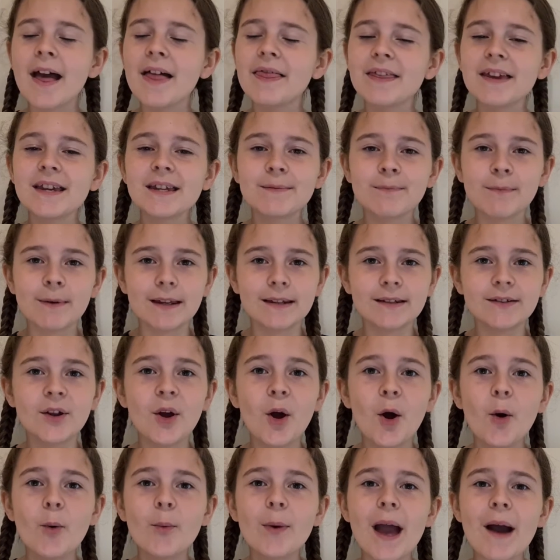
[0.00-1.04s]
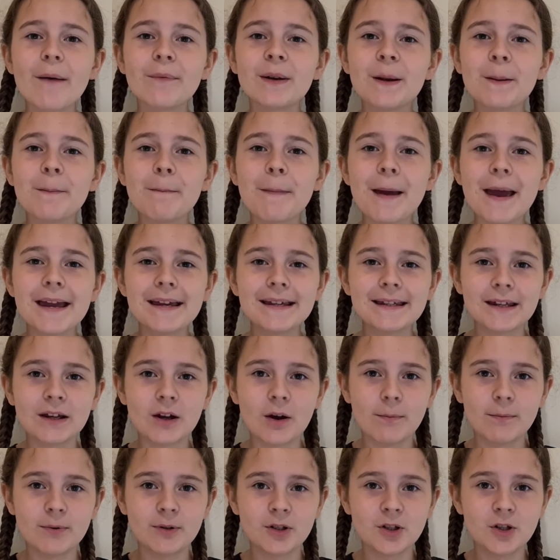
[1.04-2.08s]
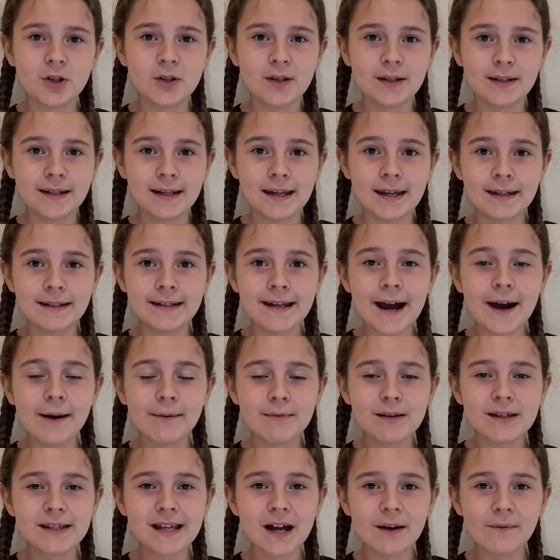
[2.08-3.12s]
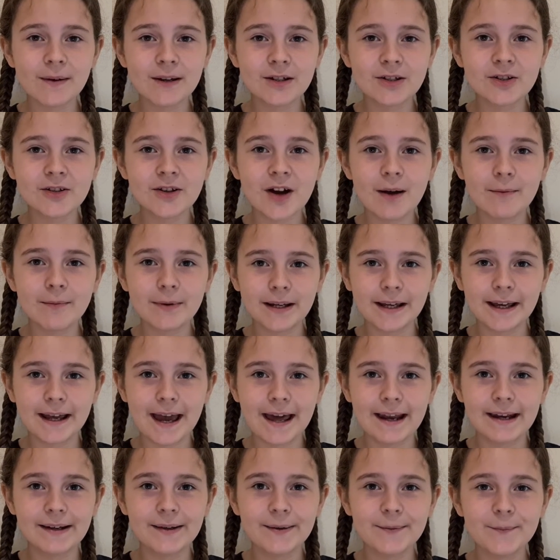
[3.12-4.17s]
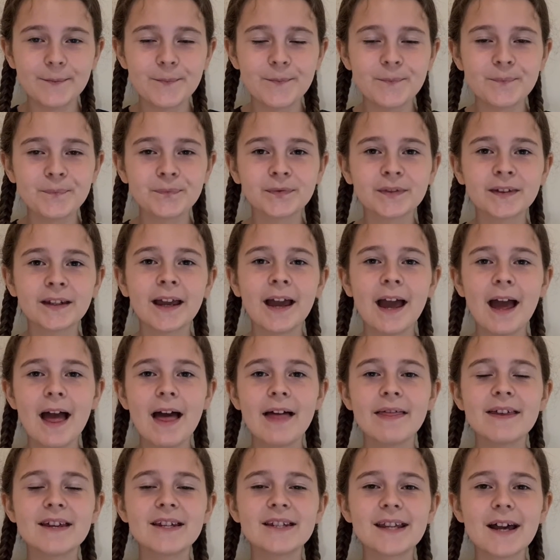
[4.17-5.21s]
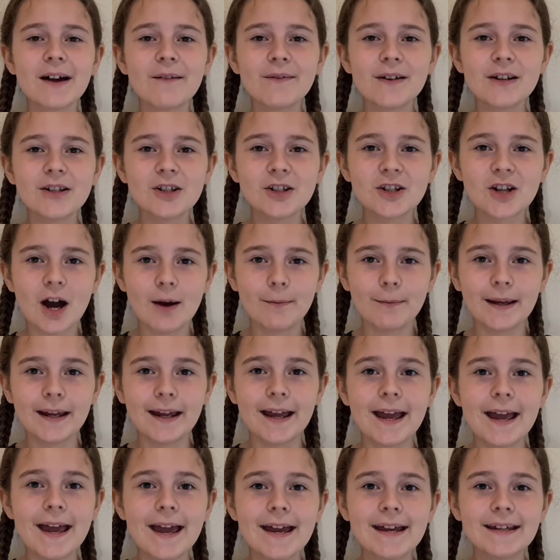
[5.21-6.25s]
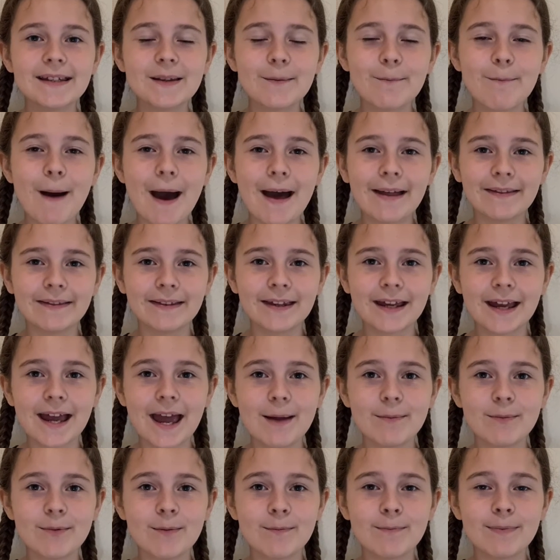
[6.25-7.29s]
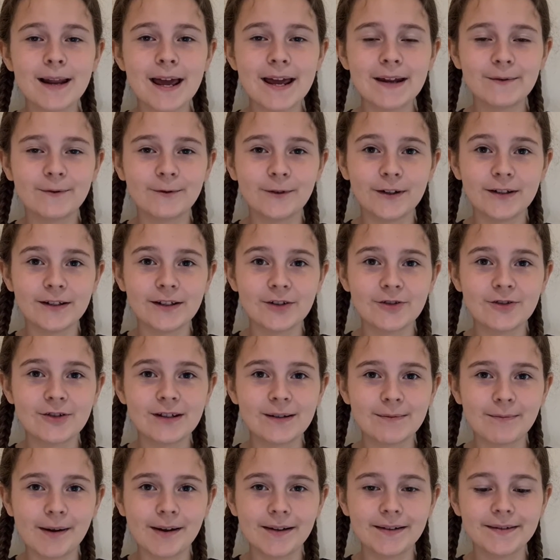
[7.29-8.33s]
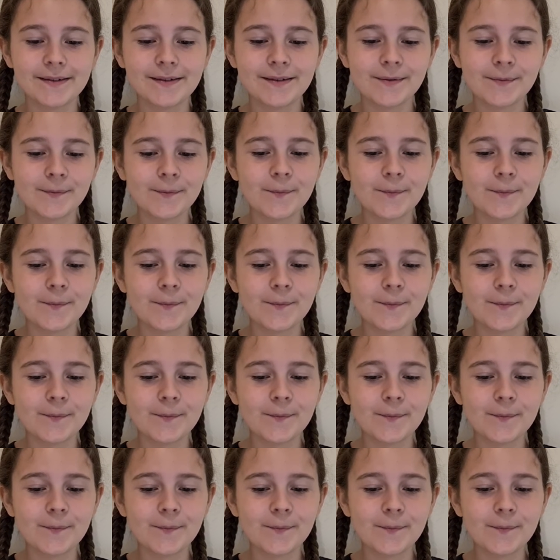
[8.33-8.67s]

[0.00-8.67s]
This means we have an amazing opportunity to help the Salvation Army again. The Salvation Army is the band that came and played for us at Christmas.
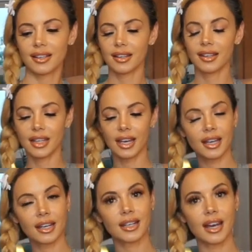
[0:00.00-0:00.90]

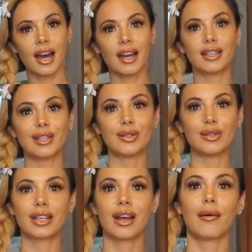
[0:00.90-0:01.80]
Then I
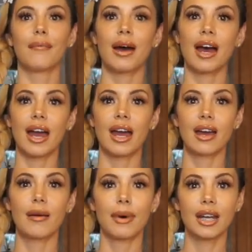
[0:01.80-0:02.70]
use my
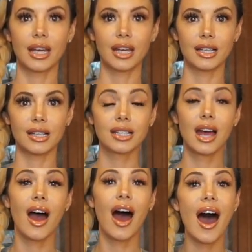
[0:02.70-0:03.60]
bananas.
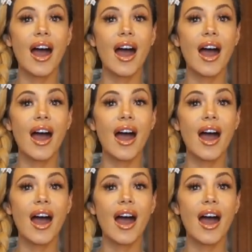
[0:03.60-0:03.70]
I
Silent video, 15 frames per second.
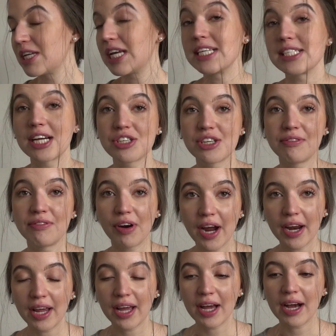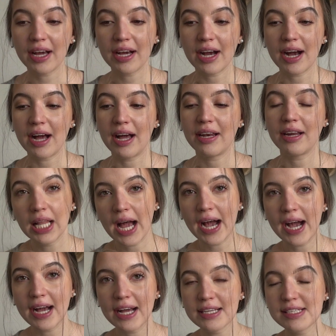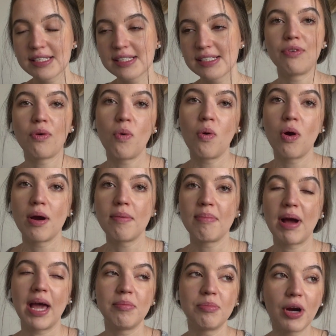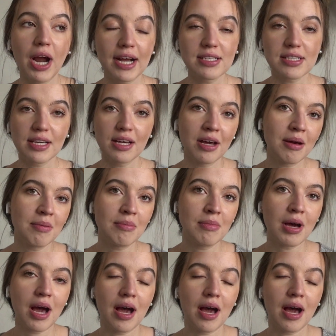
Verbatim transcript: Today's actually Friday. I had class for my practicum.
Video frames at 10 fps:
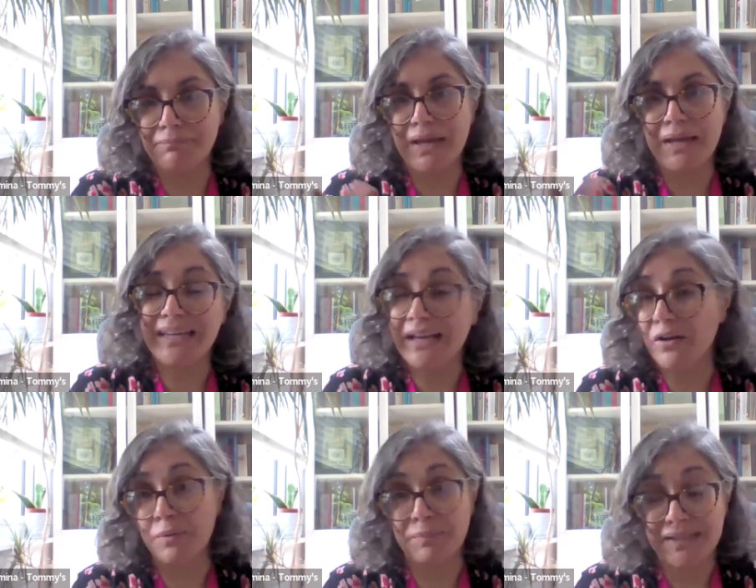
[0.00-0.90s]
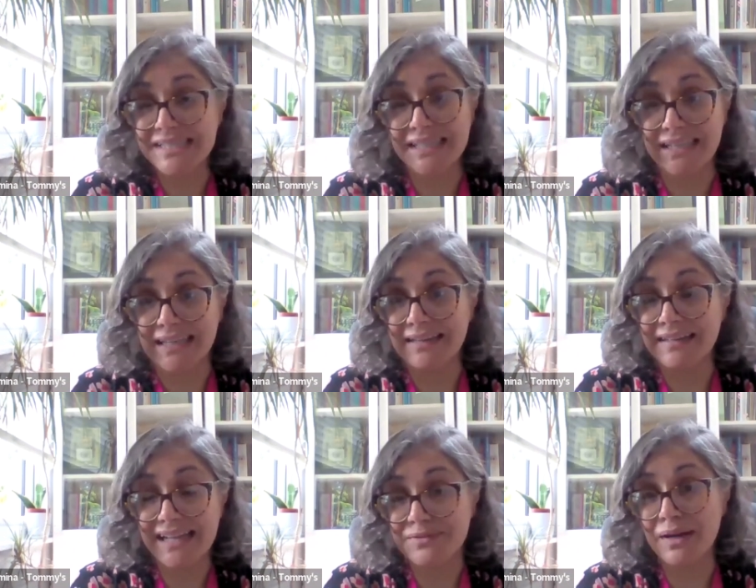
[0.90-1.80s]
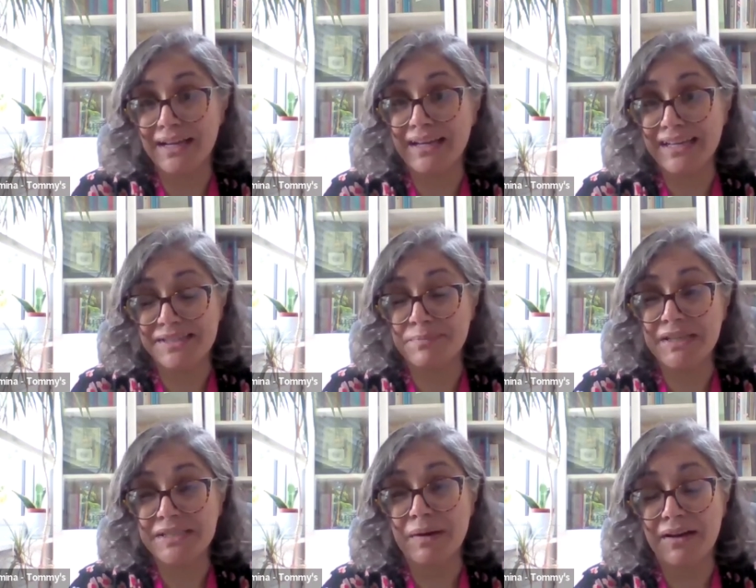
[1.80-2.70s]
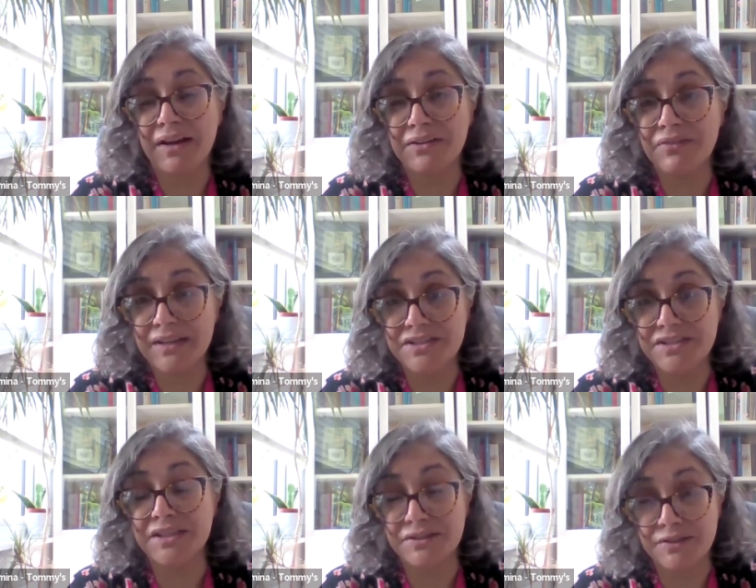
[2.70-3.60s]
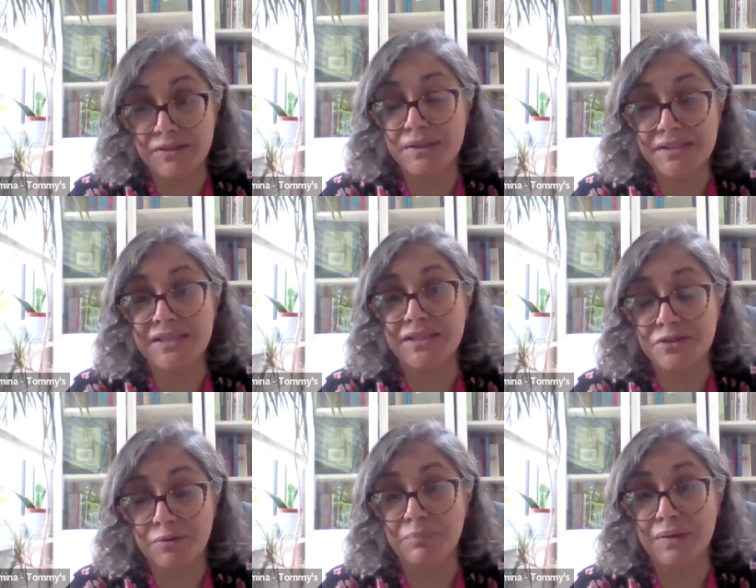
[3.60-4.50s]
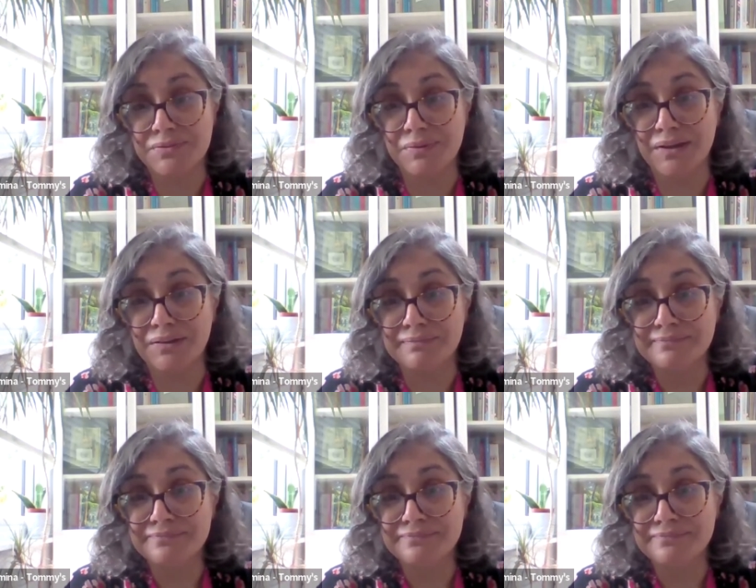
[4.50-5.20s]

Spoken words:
baby can't be seen, and that's where it speaks about kind of vanishing twin syndrome as well.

**What you have to do**
The whole listing should be printed again exactly as written, images excluded.

**Solution to this task**
[0.00-1.04s]
[1.04-2.08s]
[2.08-3.12s]
[3.12-4.17s]
[4.17-5.21s]
[5.21-6.25s]
[6.25-7.29s]
[7.29-8.33s]
[8.33-8.67s]

[0.00-8.67s]
This means we have an amazing opportunity to help the Salvation Army again. The Salvation Army is the band that came and played for us at Christmas.
[0:00.00-0:00.90]

[0:00.90-0:01.80]
Then I
[0:01.80-0:02.70]
use my
[0:02.70-0:03.60]
bananas.
[0:03.60-0:03.70]
I
Silent video, 15 frames per second.
Verbatim transcript: Today's actually Friday. I had class for my practicum.
Video frames at 10 fps:
[0.00-0.90s]
[0.90-1.80s]
[1.80-2.70s]
[2.70-3.60s]
[3.60-4.50s]
[4.50-5.20s]

Spoken words:
baby can't be seen, and that's where it speaks about kind of vanishing twin syndrome as well.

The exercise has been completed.